··· STORED DATA

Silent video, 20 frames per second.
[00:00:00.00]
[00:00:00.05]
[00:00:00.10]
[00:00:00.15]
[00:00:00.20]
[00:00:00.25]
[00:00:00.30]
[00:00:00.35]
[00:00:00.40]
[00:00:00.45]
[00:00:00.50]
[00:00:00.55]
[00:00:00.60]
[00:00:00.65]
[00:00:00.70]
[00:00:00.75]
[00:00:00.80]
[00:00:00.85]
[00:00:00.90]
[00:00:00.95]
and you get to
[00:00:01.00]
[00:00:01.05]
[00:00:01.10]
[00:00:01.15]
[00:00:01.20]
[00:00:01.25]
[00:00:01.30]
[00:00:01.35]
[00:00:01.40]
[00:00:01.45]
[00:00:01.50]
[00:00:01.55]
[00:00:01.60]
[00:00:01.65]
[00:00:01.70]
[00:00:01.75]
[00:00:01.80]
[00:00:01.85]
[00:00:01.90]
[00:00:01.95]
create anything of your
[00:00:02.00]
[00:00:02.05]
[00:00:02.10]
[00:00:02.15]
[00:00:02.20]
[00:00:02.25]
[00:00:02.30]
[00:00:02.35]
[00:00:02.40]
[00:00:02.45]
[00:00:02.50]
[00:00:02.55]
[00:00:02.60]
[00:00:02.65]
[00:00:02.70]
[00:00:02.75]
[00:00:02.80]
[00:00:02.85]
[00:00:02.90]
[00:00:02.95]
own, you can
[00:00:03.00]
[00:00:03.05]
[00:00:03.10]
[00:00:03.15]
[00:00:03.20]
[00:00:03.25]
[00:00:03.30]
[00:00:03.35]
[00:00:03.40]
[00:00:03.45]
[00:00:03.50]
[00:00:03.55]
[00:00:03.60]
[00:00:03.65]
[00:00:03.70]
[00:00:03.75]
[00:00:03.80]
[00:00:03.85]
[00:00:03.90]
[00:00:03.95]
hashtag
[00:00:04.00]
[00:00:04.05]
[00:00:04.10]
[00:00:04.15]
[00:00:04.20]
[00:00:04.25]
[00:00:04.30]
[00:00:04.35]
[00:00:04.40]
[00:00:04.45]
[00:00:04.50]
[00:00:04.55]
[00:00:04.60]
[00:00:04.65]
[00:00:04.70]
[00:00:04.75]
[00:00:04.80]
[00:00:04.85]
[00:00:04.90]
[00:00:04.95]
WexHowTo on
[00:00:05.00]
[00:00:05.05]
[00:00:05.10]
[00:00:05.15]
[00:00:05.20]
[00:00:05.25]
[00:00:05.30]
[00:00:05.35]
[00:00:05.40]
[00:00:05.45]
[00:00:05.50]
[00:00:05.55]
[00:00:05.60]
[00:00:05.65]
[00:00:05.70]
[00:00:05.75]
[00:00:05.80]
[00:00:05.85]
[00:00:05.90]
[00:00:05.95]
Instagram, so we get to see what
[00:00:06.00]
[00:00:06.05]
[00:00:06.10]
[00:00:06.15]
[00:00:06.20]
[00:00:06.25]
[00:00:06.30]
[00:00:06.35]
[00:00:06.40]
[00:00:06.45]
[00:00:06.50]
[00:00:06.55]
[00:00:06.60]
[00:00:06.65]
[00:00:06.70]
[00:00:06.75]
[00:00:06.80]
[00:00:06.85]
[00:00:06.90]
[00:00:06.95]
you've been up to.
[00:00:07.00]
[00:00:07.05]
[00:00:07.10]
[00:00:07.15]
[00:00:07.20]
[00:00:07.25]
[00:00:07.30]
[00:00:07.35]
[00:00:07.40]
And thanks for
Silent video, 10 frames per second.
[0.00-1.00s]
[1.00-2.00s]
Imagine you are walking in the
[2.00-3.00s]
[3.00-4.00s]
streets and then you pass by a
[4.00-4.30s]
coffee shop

······

→ REQUIRED WORK
Each line above where the word "frames" occurs should be returned in full.

→ WRITTEN SOLUTION
Silent video, 20 frames per second.
Silent video, 10 frames per second.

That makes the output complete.